What is called the “ embargo ” was finally lifted on April 30, 1920. As a matter of fact, between December 5, 1919, and April 30, 1920, there was never any “ embargo ” on coal in the ordinary *290sense. There was governmental control. Richard A. C. Magruder, chief clerk to the commissioner of the Tidewater Coal Exchange, testified at length to what this governmental control consisted of. It is shown that following the order of the President on October 30, 1919, the Fuel Administrator delegated his powers as Administrator to the Director General of Railroads, Mr. Hines, by order dated October 31, 1919. This order contained a preference or priority fist of ten classifications for coal consumption. The very last of these is tidewater coal, i. e., coal for export. Pursuant thereto, exports were permitted only after all domestic needs had been filled. Governmental control of railroads ceased at midnight on February 29, 1920, or as stated in the Transportation Act of 1920 (41 U. S. Stat. at Large, 457, § 200) at 12:01 a. m. on March I, 1920, and it became necessary to modify previous orders so that the administration of the restrictive orders affecting coal might be continued by another agency. On February 25, 1920, the President, by Executive Order, reinstated the Executive Order of November 6, 1917, which required that all coal intended for export be shipped and consigned to the Tidewater Coal Exchange, whereof J. W. Howe, Rembrandt Peale, F. M. Whitaker and J. F. Fisher were appointed the President’s representatives to carry out the provisions of the order; and they were vested with the authority theretofore vested in the Director General of Railroads relative to the export of coal from the United States. The last provision of this order of February 25, 1920, required that it remain in full force and effect until midnight of April 30, 1920. when, unless otherwise ordered, it was to cease to be operative.

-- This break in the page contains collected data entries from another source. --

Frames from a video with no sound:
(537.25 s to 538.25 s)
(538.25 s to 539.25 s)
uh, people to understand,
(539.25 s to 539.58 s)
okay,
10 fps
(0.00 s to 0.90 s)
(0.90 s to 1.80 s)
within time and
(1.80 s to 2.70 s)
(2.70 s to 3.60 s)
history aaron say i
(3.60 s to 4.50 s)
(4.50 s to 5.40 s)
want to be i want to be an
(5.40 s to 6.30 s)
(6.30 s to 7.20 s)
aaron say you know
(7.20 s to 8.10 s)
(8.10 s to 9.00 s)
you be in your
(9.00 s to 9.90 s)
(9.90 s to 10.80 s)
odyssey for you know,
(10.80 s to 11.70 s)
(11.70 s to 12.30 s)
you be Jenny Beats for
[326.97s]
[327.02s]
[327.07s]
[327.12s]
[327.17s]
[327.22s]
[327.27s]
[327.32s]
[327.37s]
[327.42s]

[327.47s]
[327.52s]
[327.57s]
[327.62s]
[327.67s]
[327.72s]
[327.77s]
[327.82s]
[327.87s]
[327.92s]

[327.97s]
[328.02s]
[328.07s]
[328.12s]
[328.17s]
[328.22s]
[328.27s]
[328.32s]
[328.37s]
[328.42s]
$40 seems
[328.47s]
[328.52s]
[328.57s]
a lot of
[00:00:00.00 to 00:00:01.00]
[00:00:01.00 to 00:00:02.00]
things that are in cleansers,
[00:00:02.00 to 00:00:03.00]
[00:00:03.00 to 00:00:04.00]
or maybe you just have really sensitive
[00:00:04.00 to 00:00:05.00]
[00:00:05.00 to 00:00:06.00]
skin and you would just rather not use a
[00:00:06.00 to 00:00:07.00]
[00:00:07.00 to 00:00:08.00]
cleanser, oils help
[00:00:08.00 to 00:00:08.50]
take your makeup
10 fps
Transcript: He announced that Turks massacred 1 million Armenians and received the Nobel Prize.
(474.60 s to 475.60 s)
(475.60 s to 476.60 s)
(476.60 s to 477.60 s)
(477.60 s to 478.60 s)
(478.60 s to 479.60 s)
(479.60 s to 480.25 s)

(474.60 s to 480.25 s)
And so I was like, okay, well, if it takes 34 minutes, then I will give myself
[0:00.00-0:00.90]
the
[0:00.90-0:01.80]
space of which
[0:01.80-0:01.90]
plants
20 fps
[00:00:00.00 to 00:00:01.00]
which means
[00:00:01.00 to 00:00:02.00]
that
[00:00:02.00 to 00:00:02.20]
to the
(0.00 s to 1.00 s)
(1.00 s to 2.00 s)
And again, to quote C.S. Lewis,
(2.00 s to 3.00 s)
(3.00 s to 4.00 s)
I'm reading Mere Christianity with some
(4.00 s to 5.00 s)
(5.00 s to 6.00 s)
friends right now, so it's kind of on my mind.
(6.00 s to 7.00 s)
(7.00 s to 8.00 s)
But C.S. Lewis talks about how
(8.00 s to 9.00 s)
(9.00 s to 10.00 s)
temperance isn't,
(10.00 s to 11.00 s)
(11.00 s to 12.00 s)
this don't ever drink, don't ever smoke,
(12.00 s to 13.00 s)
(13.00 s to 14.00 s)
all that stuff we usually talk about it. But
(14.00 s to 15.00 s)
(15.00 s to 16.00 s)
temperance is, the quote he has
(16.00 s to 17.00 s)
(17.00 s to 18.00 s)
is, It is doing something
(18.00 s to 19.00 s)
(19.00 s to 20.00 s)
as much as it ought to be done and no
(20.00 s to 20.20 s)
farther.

On March 1, 1920, a majority of the President’s representatives on the Tidewater Coal Exchange committee (Howe, Peale and Whitaker) issued an order providing that:

It is hereby ordered and directed that until further or other order by them or any of them that coal for bunkering vessels destined to foreign ports may be supplied only upon application to J. W. Howe (Singer Building, 149 Broadway, New York) and in accordance with permits issued by him.
“ The exportation of cargo coal to foreign and insular ports or destinations is prohibited, except upon special authority in the form of permit issued in each case and upon each cargo by J. W. Howe (Singer Bldg., 149 Broadway, New York). This order shall remain in force and effect until midnight of the 30th day of April, 1920, unless otherwise ordered.”

This order continued in effect until April thirtieth, but on April ninth the committee modified it to the extent of allowing all bunkering without permits.

*291It appears that on March 23, 1920, the Secretary of State sent to the Italian Ambassador a communication reading: “ The Secretary of State presents his compliments to His Excellency, the Appointed Ambassador of Italy, and has the honor to inform him that an arrangement has- been made with the authorities which supervise the exportation of coal to grant permits for export of all coal purchased for Italy in the United States.” But nothing was ever done by the Tidewater Coal Exchange committee, which alone had power in the premises, to exempt frqm its prohibition of exportation coal destined for Italy, or to grant any permits therefor.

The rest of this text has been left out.